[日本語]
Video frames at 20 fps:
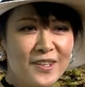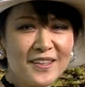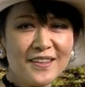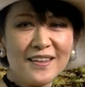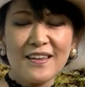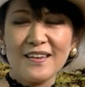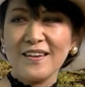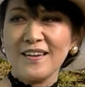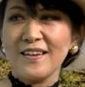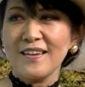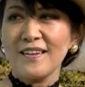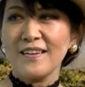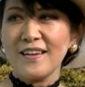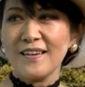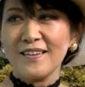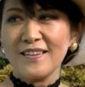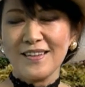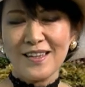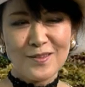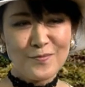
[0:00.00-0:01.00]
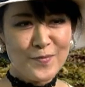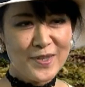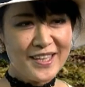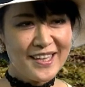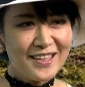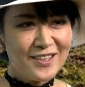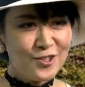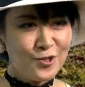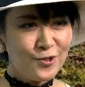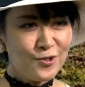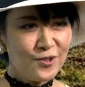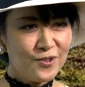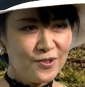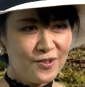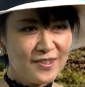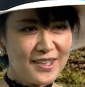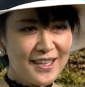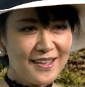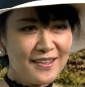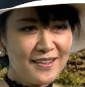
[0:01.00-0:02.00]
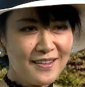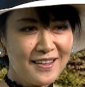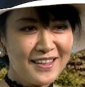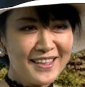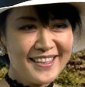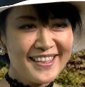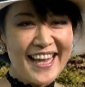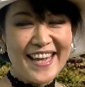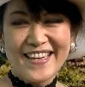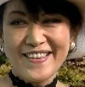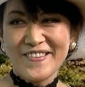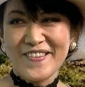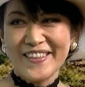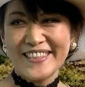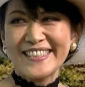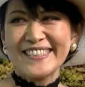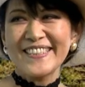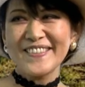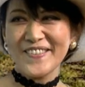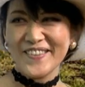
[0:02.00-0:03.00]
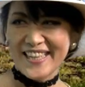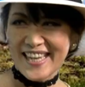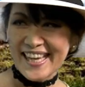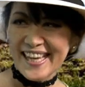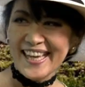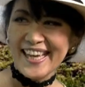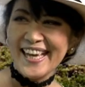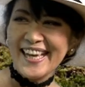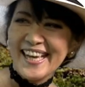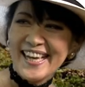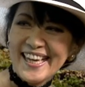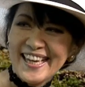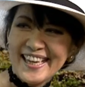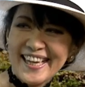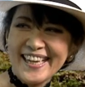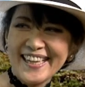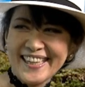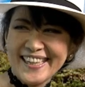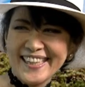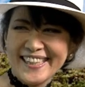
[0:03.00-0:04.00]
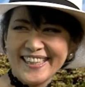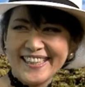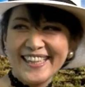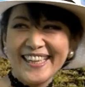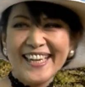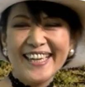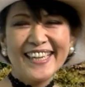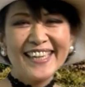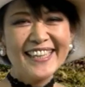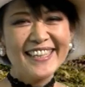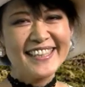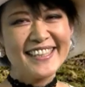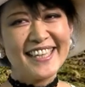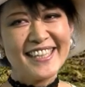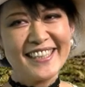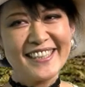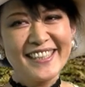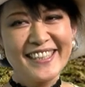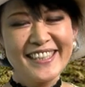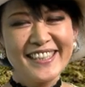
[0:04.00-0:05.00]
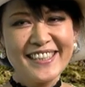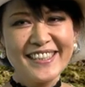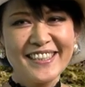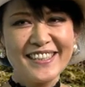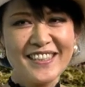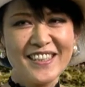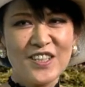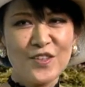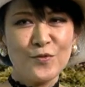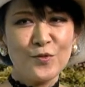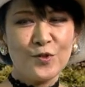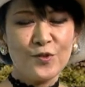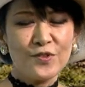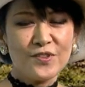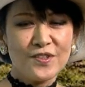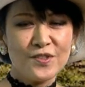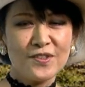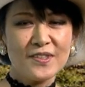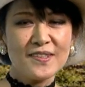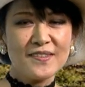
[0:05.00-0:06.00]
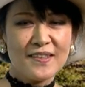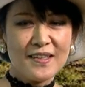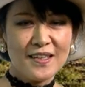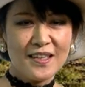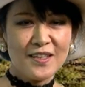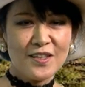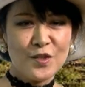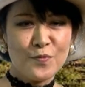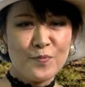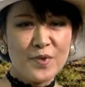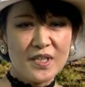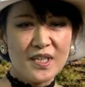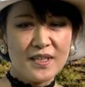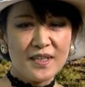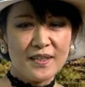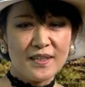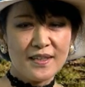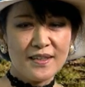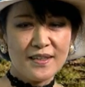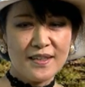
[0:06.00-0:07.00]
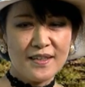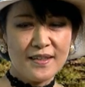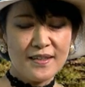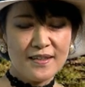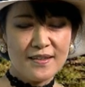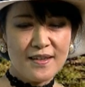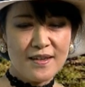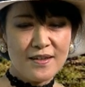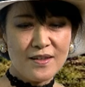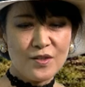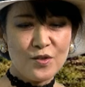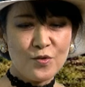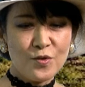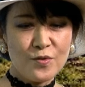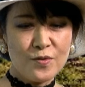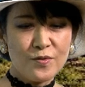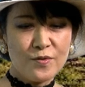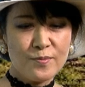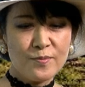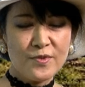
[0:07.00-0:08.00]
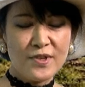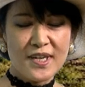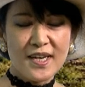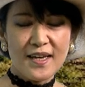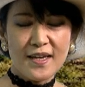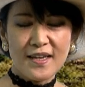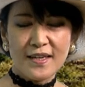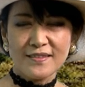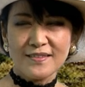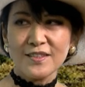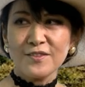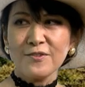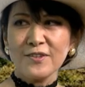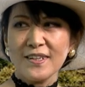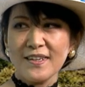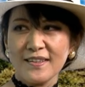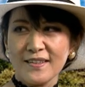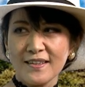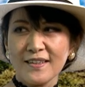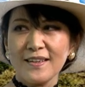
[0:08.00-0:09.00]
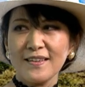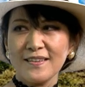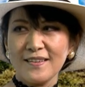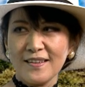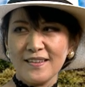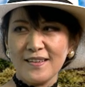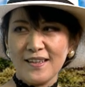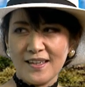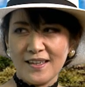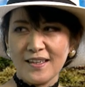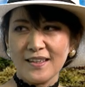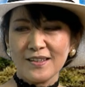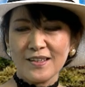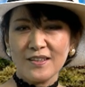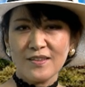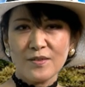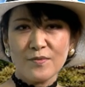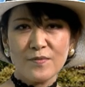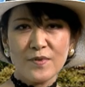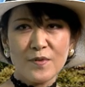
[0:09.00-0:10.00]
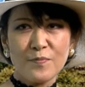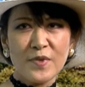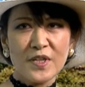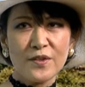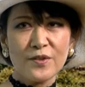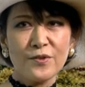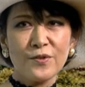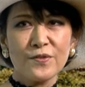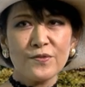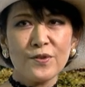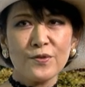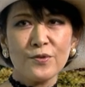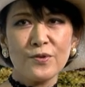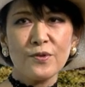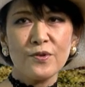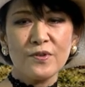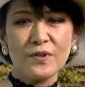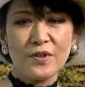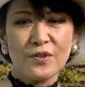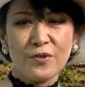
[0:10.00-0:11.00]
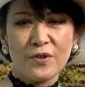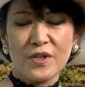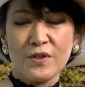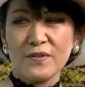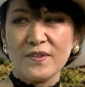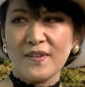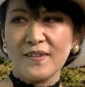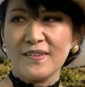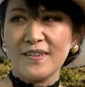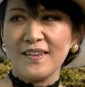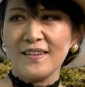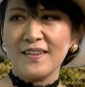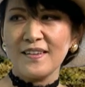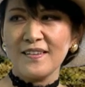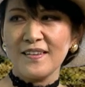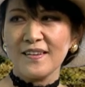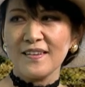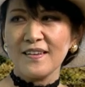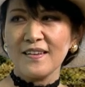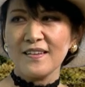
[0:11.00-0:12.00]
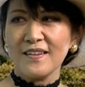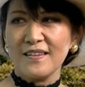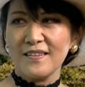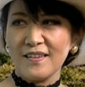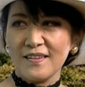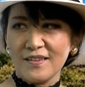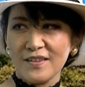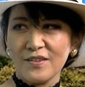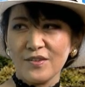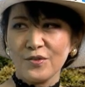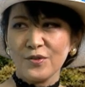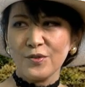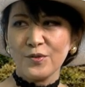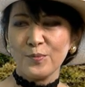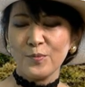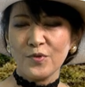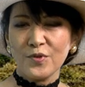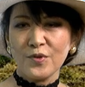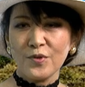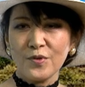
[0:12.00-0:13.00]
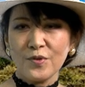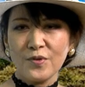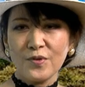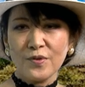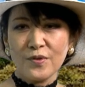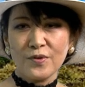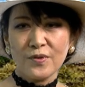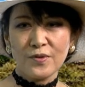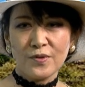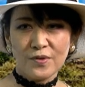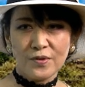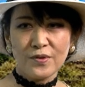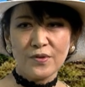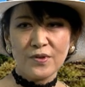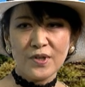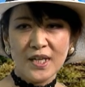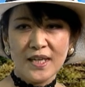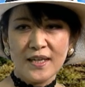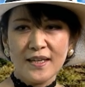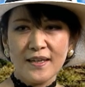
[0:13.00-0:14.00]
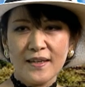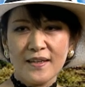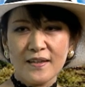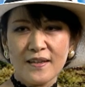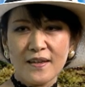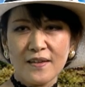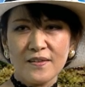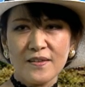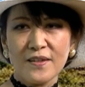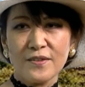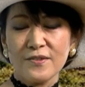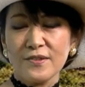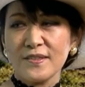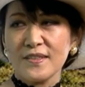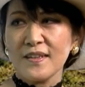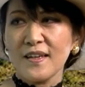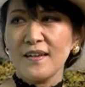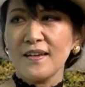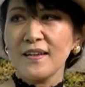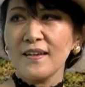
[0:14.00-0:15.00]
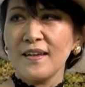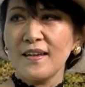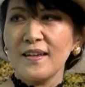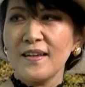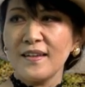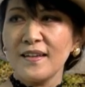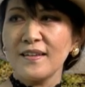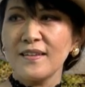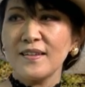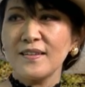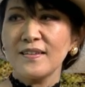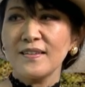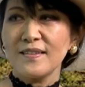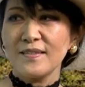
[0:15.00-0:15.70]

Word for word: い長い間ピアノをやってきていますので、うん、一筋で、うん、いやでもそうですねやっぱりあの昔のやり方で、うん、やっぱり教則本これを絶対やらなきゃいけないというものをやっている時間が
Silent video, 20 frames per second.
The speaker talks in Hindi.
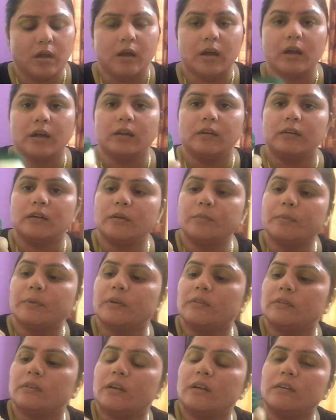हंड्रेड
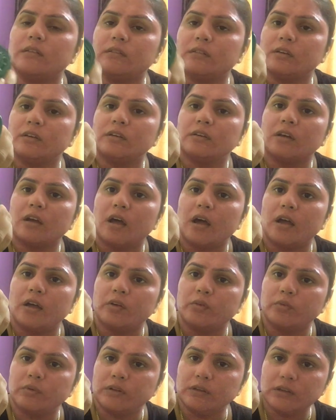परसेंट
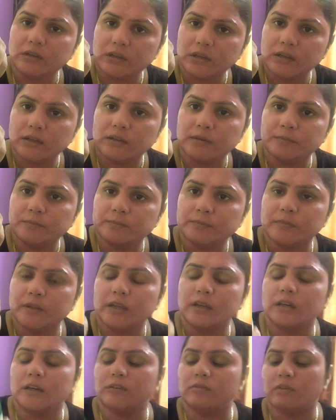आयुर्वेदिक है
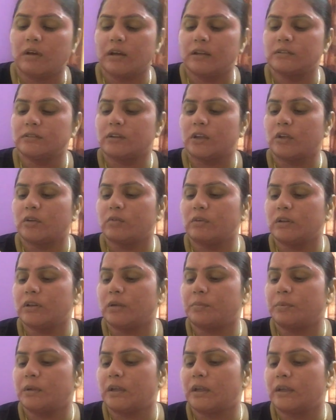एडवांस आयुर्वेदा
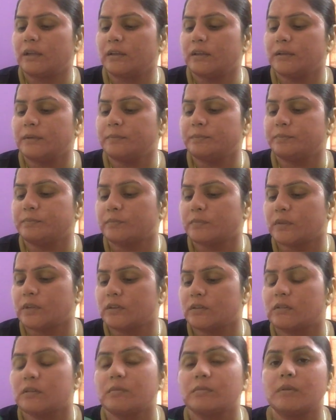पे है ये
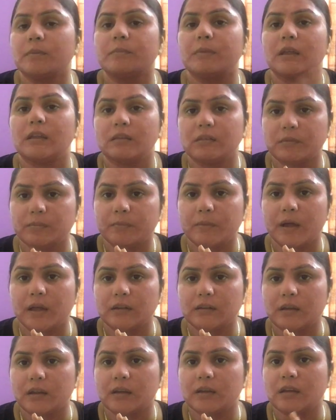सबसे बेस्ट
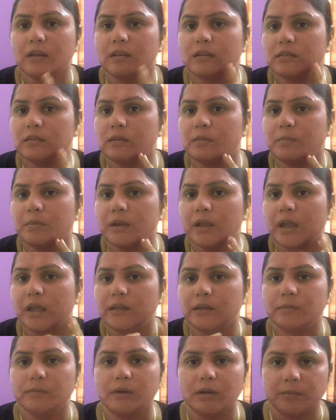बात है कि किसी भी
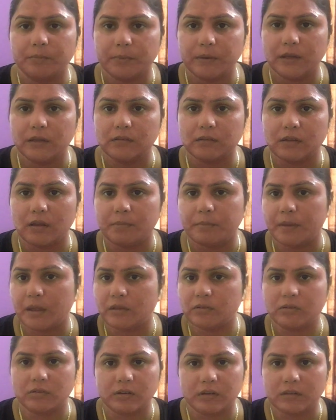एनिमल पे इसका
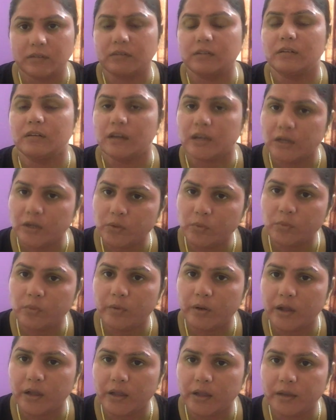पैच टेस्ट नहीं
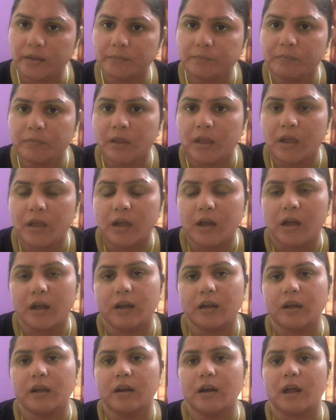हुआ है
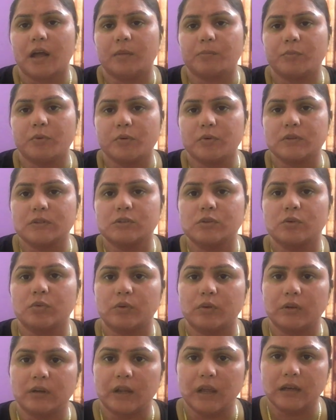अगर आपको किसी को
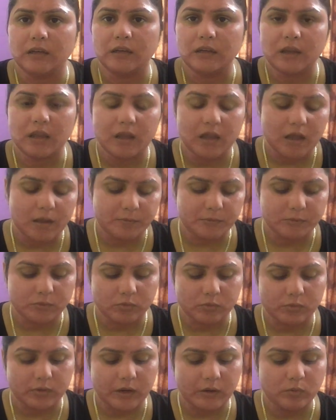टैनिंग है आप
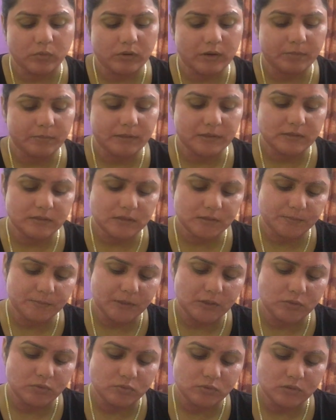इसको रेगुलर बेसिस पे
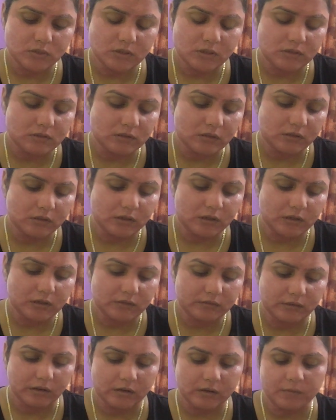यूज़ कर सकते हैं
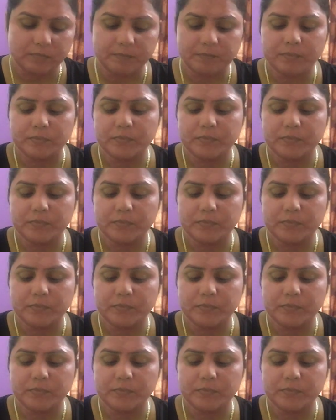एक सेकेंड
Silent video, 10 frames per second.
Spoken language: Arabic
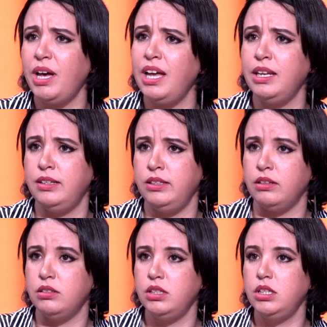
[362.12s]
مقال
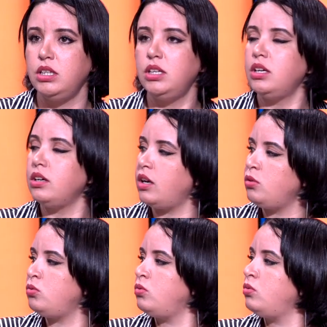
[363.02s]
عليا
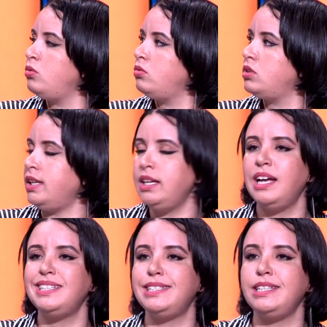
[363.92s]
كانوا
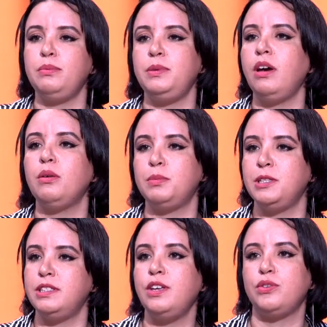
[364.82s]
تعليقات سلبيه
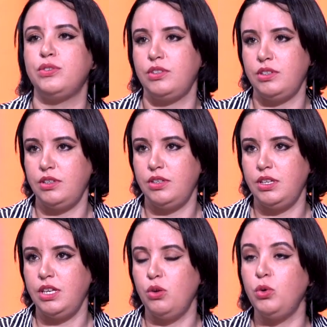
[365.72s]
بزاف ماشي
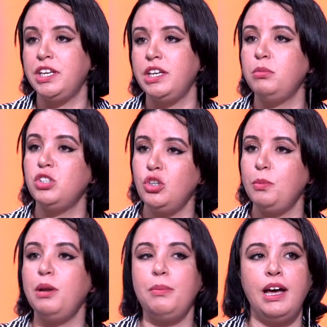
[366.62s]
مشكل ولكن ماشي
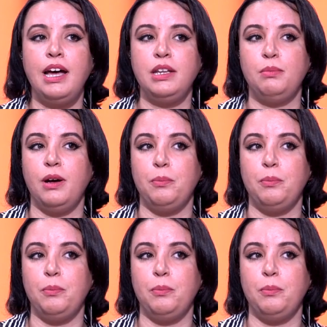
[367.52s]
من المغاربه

######

- [TO DO]: Write out the records in full and exactly, omitting the pictures they hold.

- [OUTPUT OF THE EXERCISE]:
[日本語]
Video frames at 20 fps:
[0:00.00-0:01.00]
[0:01.00-0:02.00]
[0:02.00-0:03.00]
[0:03.00-0:04.00]
[0:04.00-0:05.00]
[0:05.00-0:06.00]
[0:06.00-0:07.00]
[0:07.00-0:08.00]
[0:08.00-0:09.00]
[0:09.00-0:10.00]
[0:10.00-0:11.00]
[0:11.00-0:12.00]
[0:12.00-0:13.00]
[0:13.00-0:14.00]
[0:14.00-0:15.00]
[0:15.00-0:15.70]

Word for word: い長い間ピアノをやってきていますので、うん、一筋で、うん、いやでもそうですねやっぱりあの昔のやり方で、うん、やっぱり教則本これを絶対やらなきゃいけないというものをやっている時間が
Silent video, 20 frames per second.
The speaker talks in Hindi.
हंड्रेड
परसेंट
आयुर्वेदिक है
एडवांस आयुर्वेदा
पे है ये
सबसे बेस्ट
बात है कि किसी भी
एनिमल पे इसका
पैच टेस्ट नहीं
हुआ है
अगर आपको किसी को
टैनिंग है आप
इसको रेगुलर बेसिस पे
यूज़ कर सकते हैं
एक सेकेंड
Silent video, 10 frames per second.
Spoken language: Arabic
[362.12s]
مقال
[363.02s]
عليا
[363.92s]
كانوا
[364.82s]
تعليقات سلبيه
[365.72s]
بزاف ماشي
[366.62s]
مشكل ولكن ماشي
[367.52s]
من المغاربه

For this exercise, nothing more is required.